> [Prompt]
Copy the records below in full, keeping each word as it is but omitting the pictures.

*-*-*

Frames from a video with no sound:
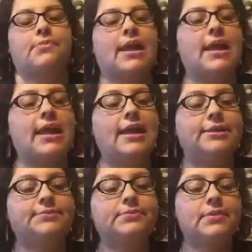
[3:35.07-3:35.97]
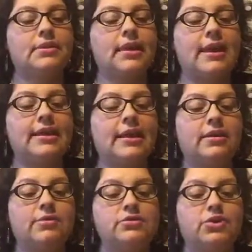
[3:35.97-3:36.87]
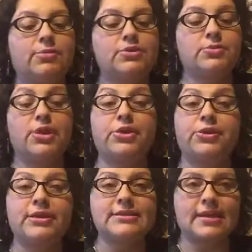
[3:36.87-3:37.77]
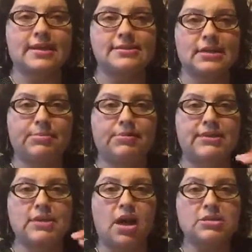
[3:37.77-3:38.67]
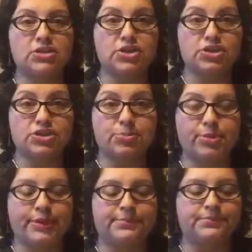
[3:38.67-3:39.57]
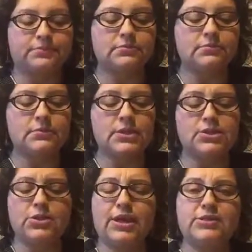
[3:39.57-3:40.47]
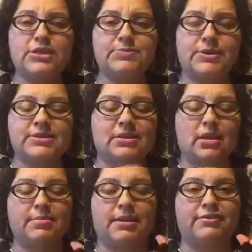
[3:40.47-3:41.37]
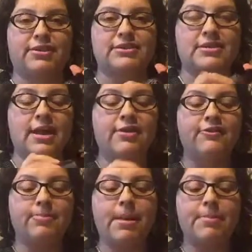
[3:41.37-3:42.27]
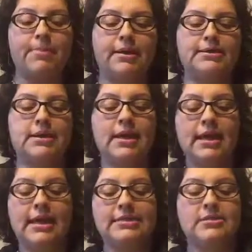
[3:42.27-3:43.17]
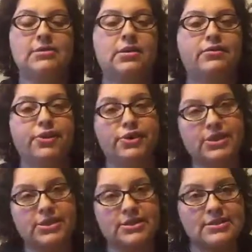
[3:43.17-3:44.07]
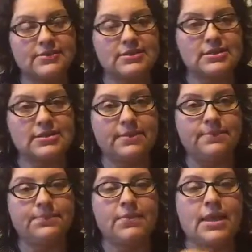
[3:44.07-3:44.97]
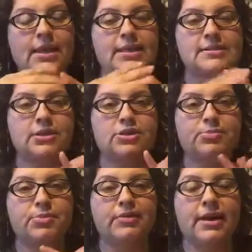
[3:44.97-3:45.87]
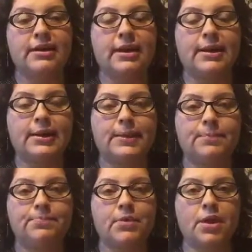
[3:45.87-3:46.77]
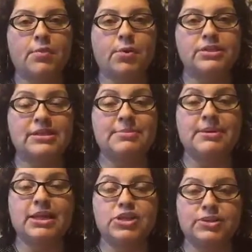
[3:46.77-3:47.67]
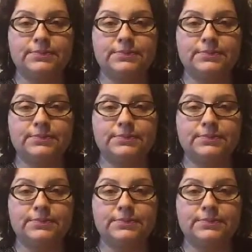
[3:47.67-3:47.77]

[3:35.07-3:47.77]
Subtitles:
And that again goes to your bloodstream within 30 seconds, and it provides oxygen to the brain. So you get to experience a lot of the benefits from peppermint. It's also good for your digestive system. It's good to provide more stimulation.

*-*-*

> [Answer below]
Frames from a video with no sound:
[3:35.07-3:35.97]
[3:35.97-3:36.87]
[3:36.87-3:37.77]
[3:37.77-3:38.67]
[3:38.67-3:39.57]
[3:39.57-3:40.47]
[3:40.47-3:41.37]
[3:41.37-3:42.27]
[3:42.27-3:43.17]
[3:43.17-3:44.07]
[3:44.07-3:44.97]
[3:44.97-3:45.87]
[3:45.87-3:46.77]
[3:46.77-3:47.67]
[3:47.67-3:47.77]

[3:35.07-3:47.77]
Subtitles:
And that again goes to your bloodstream within 30 seconds, and it provides oxygen to the brain. So you get to experience a lot of the benefits from peppermint. It's also good for your digestive system. It's good to provide more stimulation.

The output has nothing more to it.